Curator: Here we have a curious relic of the 1890s, "Mlle. Le Daunce," a photographic print by Kinney Brothers. Part of their Actresses series intended to promote Sweet Caporal Cigarettes. The print, done in albumen, features a woman in a rather provocative pose. Editor: Provocative is putting it mildly! My first thought is "Burlesque advertisement," but there's a wistful expression that contradicts the typical pin-up brashness. A peculiar combination of sensuality and vulnerability. Curator: Absolutely. The late 19th century saw a burgeoning interest in both celebrity culture and the commodification of desire. Actresses were idolized, and their images sold everything from tobacco to theatrical fantasies. Consider her name “Le Daunce,” quite on the nose!

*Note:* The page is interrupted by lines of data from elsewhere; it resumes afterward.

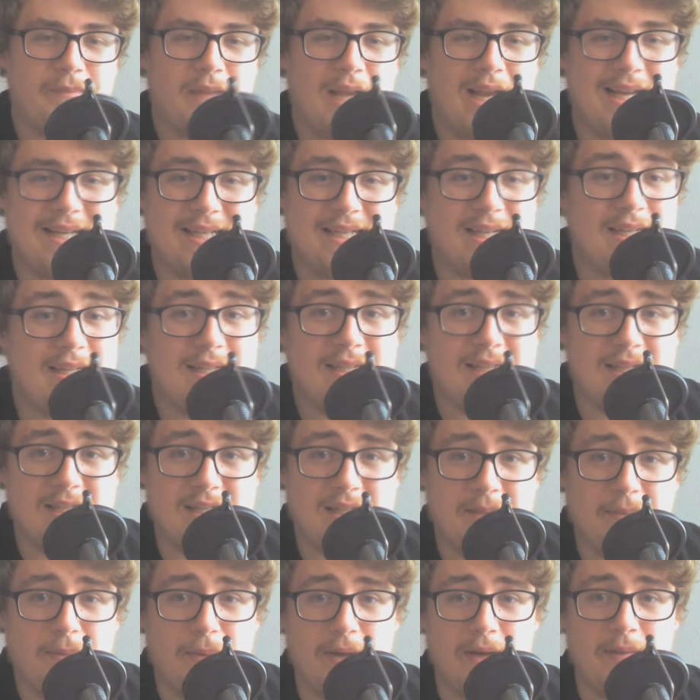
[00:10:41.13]
It didn't
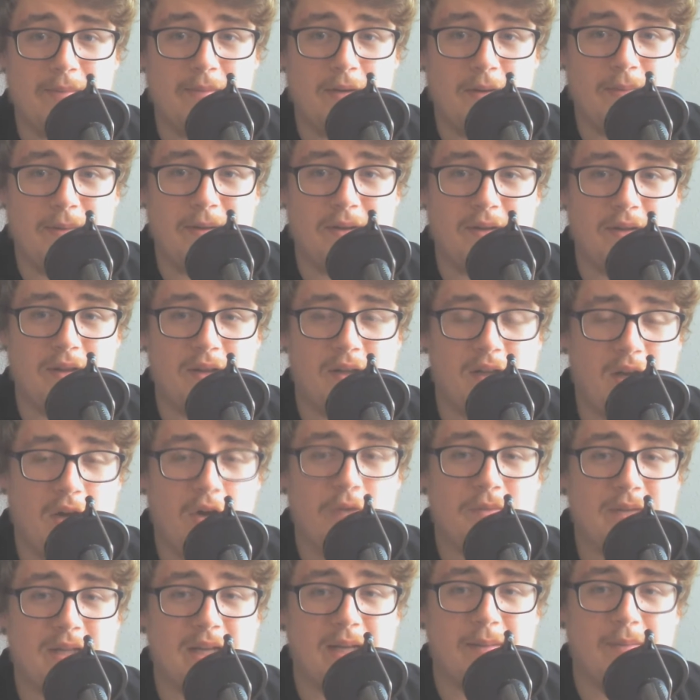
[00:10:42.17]
disappoint in my opinion. The
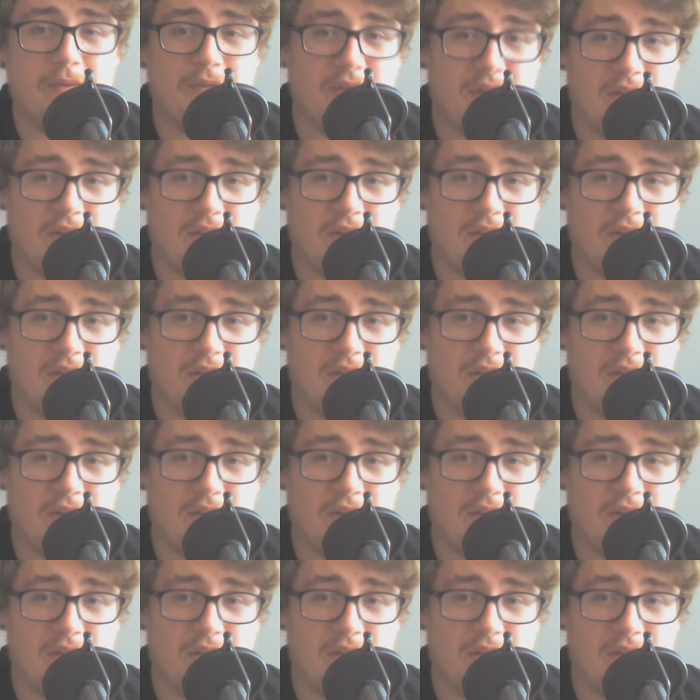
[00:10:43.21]
go-home segment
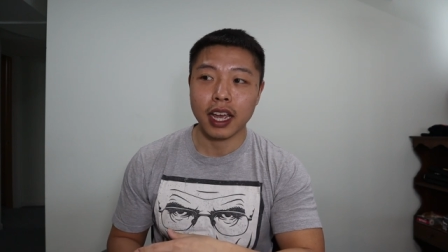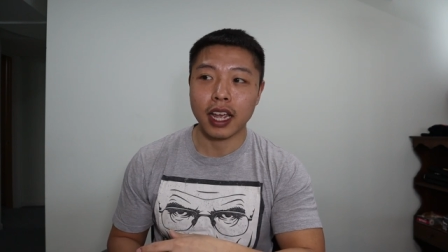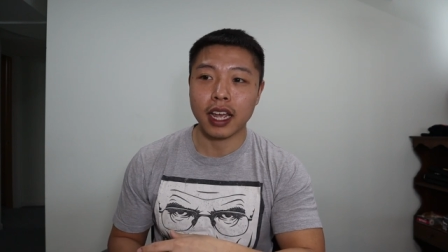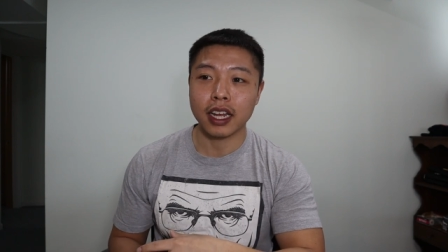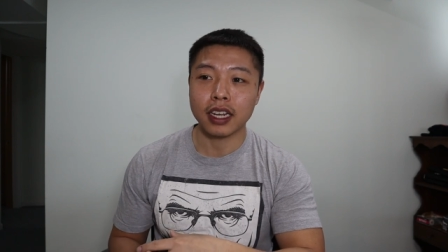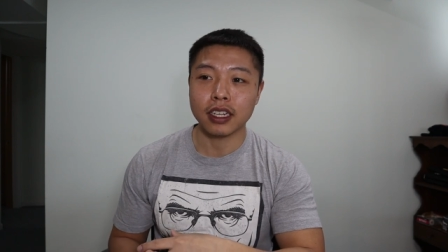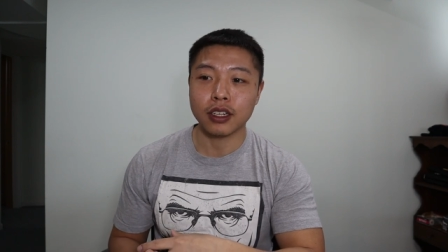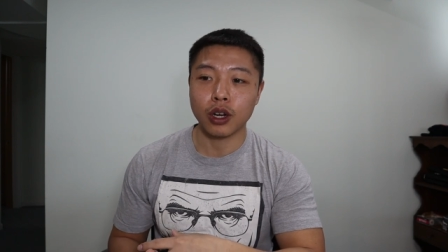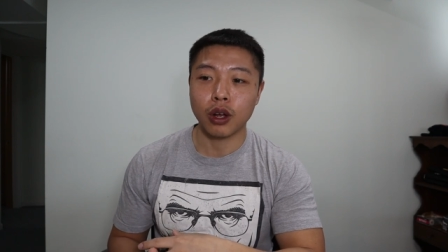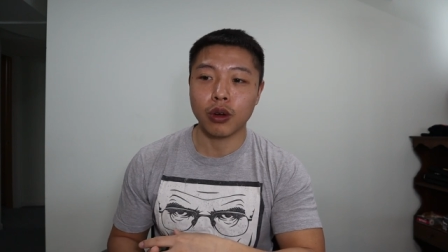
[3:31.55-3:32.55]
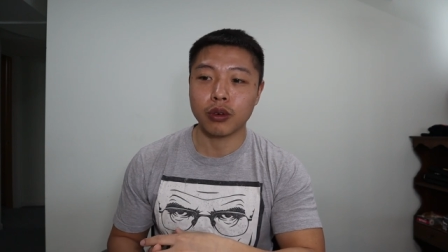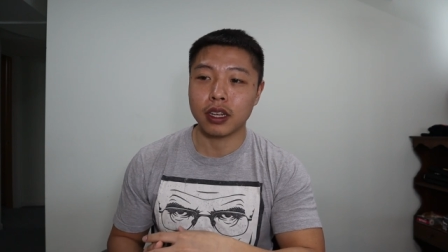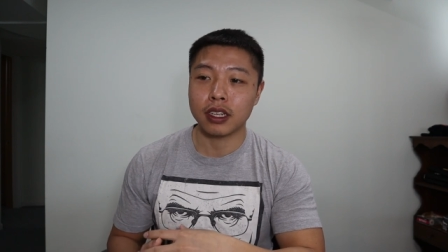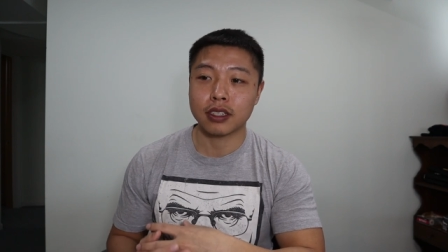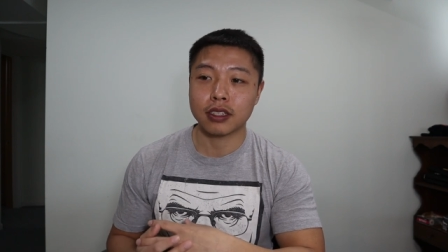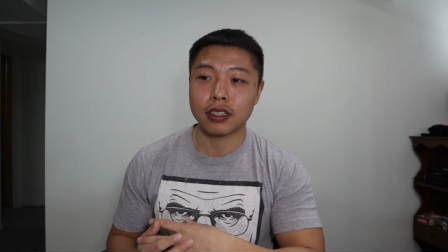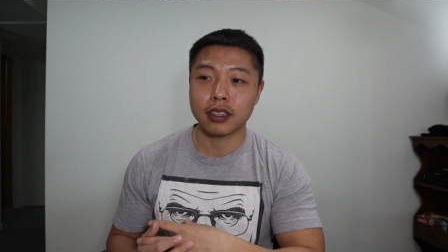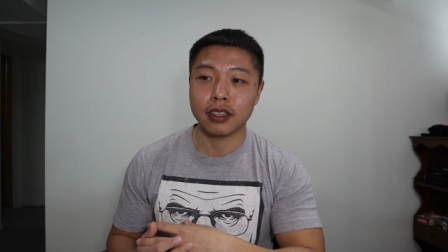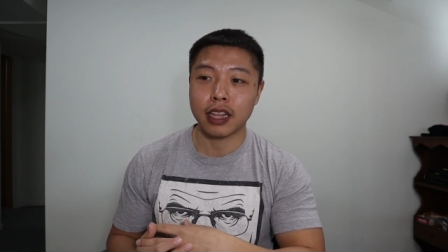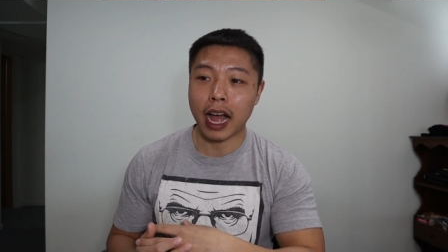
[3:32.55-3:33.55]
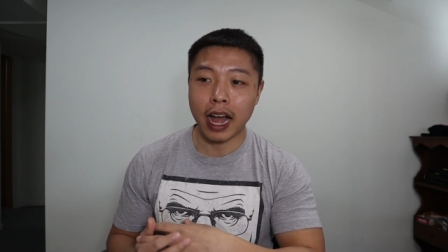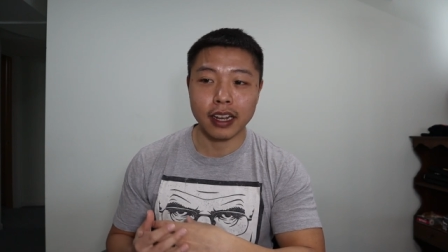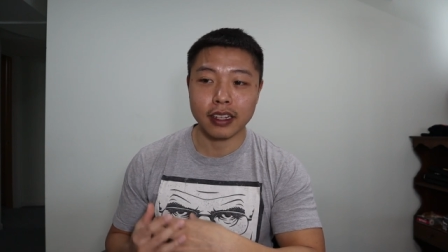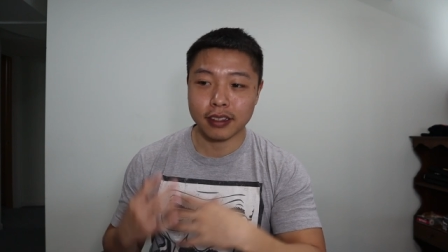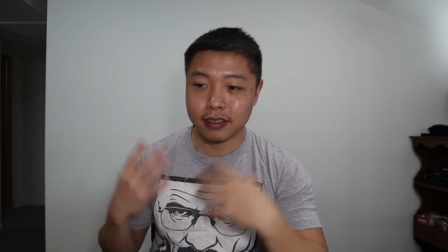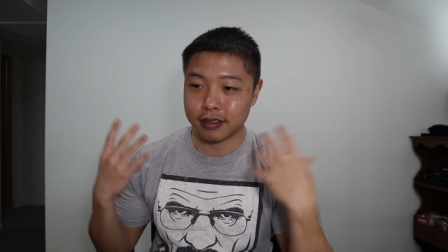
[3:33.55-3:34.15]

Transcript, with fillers: And, you know, it's not,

It evokes themes of artifice, display, and performance. What hidden social currents do you intuit within her staged appearance? Editor: There’s that yearning… something very tangible beyond the sales pitch. The way she rests her foot, not coquettishly pointed, but grounded and slightly turned. I wonder about the weight of expectation for someone whose body is their business. It must leave psychological fingerprints on both sides of the lens, photographer and model. Curator: Intriguing to think about photography as a form of psychological impression. Certainly, albumen prints were common, cheap commodities; but let's unpack this erotic element more broadly. The Victorian era contained extreme fascination with sexuality that it could not openly express. Erotic imagery circulated but under the guise of 'art' or even science. It's fascinating how an item designed for cheap, mass consumption has attained this level of cultural, aesthetic consideration now, at The Met. Editor: Perhaps her enduring power stems from the visible struggle. It’s a paradox, really; this image was meant to entice, but I sense a subversion in the model’s unpolished grace and thoughtful look. Makes me question my complicity and complicity as a whole: as the photographer, or as consumer. It gives pause and lets something breathe. Curator: Thank you for letting the silences of this photo sing for us. Now when we look at it in passing we know there is something far more beyond that. Editor: A memory sparked by shadows. Wonderful.